2.4 Data Access Policies
This section refers to policies that an archive needs to apply when providing users with access to the data and other resources it holds. Thus, the main policies to be presented include data access and collection policies for designated user communities. Data Repositories usually maintain different data access conditions and subsequent policies because access conditions often rely on the national context. Taking into consideration the statement of Principle 11 in the CESSDA Data Access Policy that “Access conditions to data shall, by 2022, be fully interoperable”, it means that data access policies are situated at the core of every archive’s operations (Bolton, Sharon 2022; Woollard, Matthew, L’Hours, Hervé, and Beedham, Hilary 2016). As of today, there are three levels of access, depending on the nature of the data and agreements with data depositors:
1) Open access to data: Data holdings can be accessed by users at any time and by any means. No registration or authentication is needed and usually data is subject to an open data license (such as CC, Creative Commons n.d.).
2) Restrictive data access (access under conditions):
- Standard access: Data holdings are fully anonymized and available for scientific purposes, upon registration. They may be accessed without special permissions or conditions from the data depositor, i.e. free access via an ordering system, by e-mail or online. Registered users must have accepted the End User License (EUL) of the archive.
- Special conditions access: Data holdings are released, and the user may gain access to data according to the data depositor’s requirements, meaning that a written approval may be needed. In that case, a data registration form is available that includes the given data access conditions and presupposes written permission to access the data. By default, the user must sign the end user license agreement in order to gain access to the material.
- Access under special license: Data that contain more detailed information and are usually not fully anonymized require users to complete a detailed special license form describing in detail the terms of using that data.
3) Controlled data access: the archive reserves the right to permit access to data only through a physical or virtual secure environment or after special training. This applies to data that are considered too confidential or sensitive to be released via downloading.
A key element in enabling data access is for data to have a unique and persistent identifier.

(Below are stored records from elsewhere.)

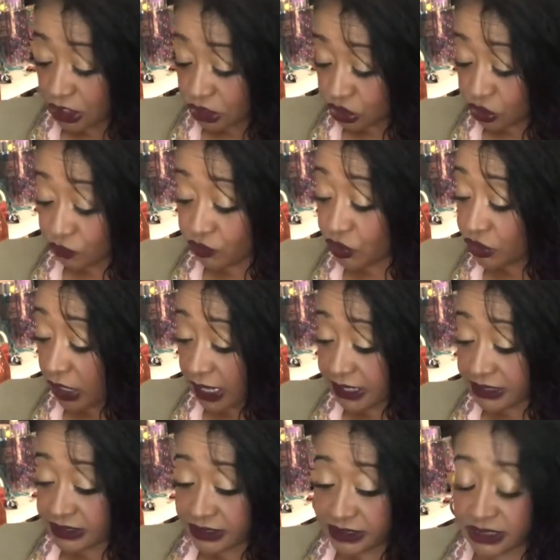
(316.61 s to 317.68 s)
So if you
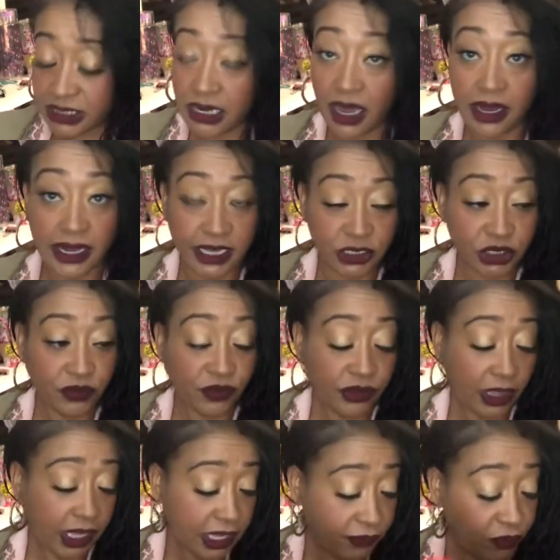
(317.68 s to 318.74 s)
guys did not enter for
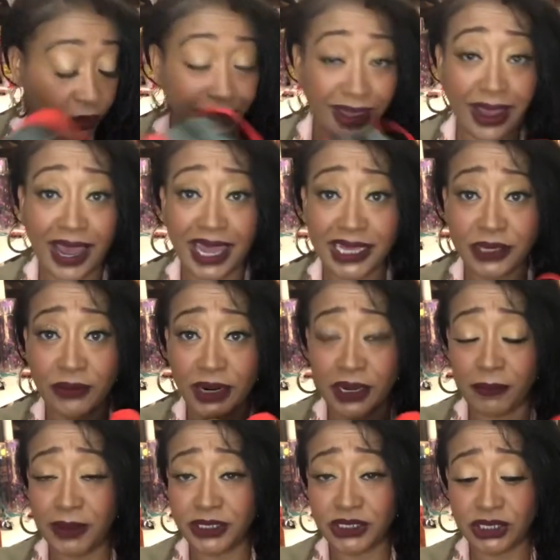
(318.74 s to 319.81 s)
that giveaway, I highly
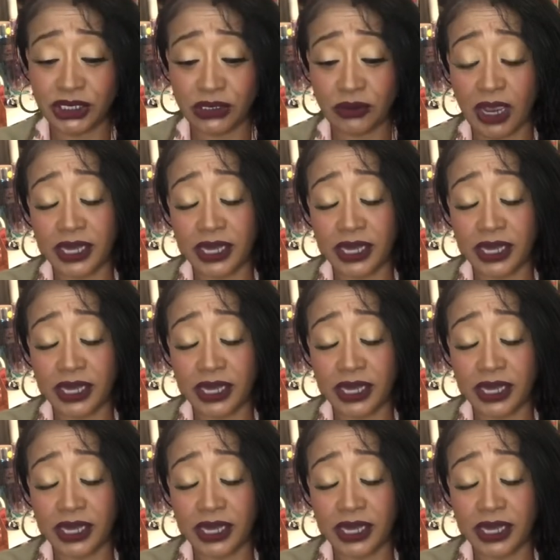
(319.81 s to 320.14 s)
recommend you do.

A persistent identifier (PID) is a unique and permanent digital reference that makes it possible to find and reuse digital material. PIDs are used to reference digital objects such as documents, web pages, and files. DOIs are one form of PID.
Here is the CESSDA ERIC Persistent Identifier Policy (Hausstein, Brigitte et al. 2017). An essential component of data access policies is the Persistent Identifier policy that a Data Repository implements to meet citation and visibility purposes (see also Chapter 2, 1. Data Collection and Acquisition Policies)

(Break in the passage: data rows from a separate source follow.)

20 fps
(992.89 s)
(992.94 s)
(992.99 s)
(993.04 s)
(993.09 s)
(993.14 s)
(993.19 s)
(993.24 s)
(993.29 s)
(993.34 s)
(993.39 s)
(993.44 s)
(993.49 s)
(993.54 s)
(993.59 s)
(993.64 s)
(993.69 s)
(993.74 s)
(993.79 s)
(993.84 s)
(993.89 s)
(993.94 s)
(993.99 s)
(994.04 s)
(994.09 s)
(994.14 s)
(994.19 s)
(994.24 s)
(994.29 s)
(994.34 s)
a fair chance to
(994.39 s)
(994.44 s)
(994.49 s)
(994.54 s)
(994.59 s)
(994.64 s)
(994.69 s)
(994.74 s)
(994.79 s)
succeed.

Relevant sections from Chapter 1
1.1 What does an archive look like and what does it do?
1.6 How does an archive make data available?
Links to examples
Some good examples for Data Access policies are the following:
Regulating Access to Data. UKDS. Retrieved from: https://www.ukdataservice.ac.uk/manage-data/legal-ethical/access-control.aspx
Data Access Policy. UKDS. Retrieved from: https://www.ukdataservice.ac.uk/media/604526/cd239-dataaccesspolicy.pdf
Woollard, Matthew, L'Hours, Hervé, & Beedham, Hilary. (2016). CESSDA Data Access Policy (Version 1). Zenodo. https://doi.org/10.5281/zenodo.4054793
Bolton, Sharon. (2022). CESSDA Data Access Policy (Version 2). Zenodo. https://doi.org/10.5281/zenodo.6722000
Hausstein, Brigitte, Borschewski, Kerrin, Jerlehag, Birger, van Horik, René, & van der Vaart, Lilian. (2017). CESSDA ERIC Persistent Identifier Policy (1.0). Zenodo. https://doi.org/10.5281/zenodo.3611317
What to consider when creating or adapting a policy
For any Data Repository to act within the law, it is necessary to have a license agreement for redistribution in place for each data collection. The license should clearly state the rights owner and the data collector, and it should give the conditions under which the Archive can provide access.